-- DATA PROVIDED follows --
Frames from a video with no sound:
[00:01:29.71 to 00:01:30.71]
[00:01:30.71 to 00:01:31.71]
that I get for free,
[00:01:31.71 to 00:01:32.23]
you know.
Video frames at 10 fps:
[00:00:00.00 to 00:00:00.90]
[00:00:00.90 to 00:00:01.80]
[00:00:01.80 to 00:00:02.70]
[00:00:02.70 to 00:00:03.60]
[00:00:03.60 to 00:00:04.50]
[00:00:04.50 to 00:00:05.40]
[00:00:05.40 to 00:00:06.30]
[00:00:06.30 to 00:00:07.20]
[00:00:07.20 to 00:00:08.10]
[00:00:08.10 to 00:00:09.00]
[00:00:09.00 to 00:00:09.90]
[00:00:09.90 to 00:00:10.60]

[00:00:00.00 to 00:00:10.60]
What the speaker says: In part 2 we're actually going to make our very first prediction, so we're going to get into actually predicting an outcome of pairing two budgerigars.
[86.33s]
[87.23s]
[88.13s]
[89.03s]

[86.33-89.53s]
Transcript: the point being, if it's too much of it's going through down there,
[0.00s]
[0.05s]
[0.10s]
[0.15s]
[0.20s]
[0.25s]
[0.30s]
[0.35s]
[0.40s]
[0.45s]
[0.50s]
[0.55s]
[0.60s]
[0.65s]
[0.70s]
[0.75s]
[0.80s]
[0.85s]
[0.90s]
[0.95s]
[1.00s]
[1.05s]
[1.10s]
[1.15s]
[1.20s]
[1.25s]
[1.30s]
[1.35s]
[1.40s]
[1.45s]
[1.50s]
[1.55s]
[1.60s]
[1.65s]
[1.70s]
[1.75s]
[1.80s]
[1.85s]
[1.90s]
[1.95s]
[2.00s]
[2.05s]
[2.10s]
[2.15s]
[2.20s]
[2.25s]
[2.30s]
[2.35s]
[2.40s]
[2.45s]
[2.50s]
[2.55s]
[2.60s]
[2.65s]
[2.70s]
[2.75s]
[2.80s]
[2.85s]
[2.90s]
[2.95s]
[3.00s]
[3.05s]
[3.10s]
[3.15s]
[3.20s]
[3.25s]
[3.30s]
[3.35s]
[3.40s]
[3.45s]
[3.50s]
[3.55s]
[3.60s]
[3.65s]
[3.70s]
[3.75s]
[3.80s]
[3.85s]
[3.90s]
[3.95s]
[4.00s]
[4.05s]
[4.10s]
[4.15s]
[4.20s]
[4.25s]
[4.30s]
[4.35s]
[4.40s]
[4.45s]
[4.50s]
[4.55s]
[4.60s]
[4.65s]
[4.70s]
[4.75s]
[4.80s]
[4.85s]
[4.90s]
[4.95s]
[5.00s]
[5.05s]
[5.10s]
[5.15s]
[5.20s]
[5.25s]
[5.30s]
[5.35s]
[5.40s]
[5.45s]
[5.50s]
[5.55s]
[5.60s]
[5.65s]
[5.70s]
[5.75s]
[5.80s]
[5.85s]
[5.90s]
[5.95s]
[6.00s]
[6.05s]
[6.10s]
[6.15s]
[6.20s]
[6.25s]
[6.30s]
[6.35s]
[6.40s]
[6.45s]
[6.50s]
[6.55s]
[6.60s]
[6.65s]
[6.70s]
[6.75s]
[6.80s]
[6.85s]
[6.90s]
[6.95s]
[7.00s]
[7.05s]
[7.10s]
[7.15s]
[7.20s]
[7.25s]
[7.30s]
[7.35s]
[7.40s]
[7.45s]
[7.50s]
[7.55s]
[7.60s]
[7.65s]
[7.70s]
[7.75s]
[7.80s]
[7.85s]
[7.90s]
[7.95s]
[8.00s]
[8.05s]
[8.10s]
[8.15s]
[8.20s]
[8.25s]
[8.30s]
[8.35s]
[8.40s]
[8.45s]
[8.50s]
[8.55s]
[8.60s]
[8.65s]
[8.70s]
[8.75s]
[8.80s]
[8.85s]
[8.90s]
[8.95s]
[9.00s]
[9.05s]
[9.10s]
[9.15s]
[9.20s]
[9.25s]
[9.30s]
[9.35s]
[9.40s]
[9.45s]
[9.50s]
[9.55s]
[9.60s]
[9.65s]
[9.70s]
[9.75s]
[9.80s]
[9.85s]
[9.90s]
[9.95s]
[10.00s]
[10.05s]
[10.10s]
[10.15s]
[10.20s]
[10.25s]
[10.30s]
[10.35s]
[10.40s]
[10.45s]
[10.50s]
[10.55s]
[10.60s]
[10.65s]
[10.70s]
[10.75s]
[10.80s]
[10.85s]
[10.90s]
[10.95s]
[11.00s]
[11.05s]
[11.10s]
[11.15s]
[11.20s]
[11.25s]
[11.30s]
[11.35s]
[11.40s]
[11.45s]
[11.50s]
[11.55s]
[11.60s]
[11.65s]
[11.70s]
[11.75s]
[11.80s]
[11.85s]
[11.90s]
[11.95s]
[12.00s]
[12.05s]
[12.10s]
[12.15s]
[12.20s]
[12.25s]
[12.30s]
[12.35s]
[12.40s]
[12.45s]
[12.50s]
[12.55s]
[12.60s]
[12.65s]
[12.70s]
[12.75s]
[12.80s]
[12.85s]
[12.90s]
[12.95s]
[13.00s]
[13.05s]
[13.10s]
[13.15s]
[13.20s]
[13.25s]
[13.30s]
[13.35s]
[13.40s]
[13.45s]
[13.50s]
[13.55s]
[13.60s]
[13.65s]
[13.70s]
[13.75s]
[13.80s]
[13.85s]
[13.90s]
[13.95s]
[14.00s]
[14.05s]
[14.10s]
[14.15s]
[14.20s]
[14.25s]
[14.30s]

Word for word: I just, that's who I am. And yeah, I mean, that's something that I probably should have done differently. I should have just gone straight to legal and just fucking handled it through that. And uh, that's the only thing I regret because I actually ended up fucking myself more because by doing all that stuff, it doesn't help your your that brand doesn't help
-- DATA PROVIDED concluded --
#### EXERCISE INSTRUCTIONS:
If a line comes after the one with "[00:00:09.90 to 00:00:10.60]", leave it out; reproduce exactly every line of the material from the first up to and including that one.

#### SOLUTION TO THIS EXERCISE:
Frames from a video with no sound:
[00:01:29.71 to 00:01:30.71]
[00:01:30.71 to 00:01:31.71]
that I get for free,
[00:01:31.71 to 00:01:32.23]
you know.
Video frames at 10 fps:
[00:00:00.00 to 00:00:00.90]
[00:00:00.90 to 00:00:01.80]
[00:00:01.80 to 00:00:02.70]
[00:00:02.70 to 00:00:03.60]
[00:00:03.60 to 00:00:04.50]
[00:00:04.50 to 00:00:05.40]
[00:00:05.40 to 00:00:06.30]
[00:00:06.30 to 00:00:07.20]
[00:00:07.20 to 00:00:08.10]
[00:00:08.10 to 00:00:09.00]
[00:00:09.00 to 00:00:09.90]
[00:00:09.90 to 00:00:10.60]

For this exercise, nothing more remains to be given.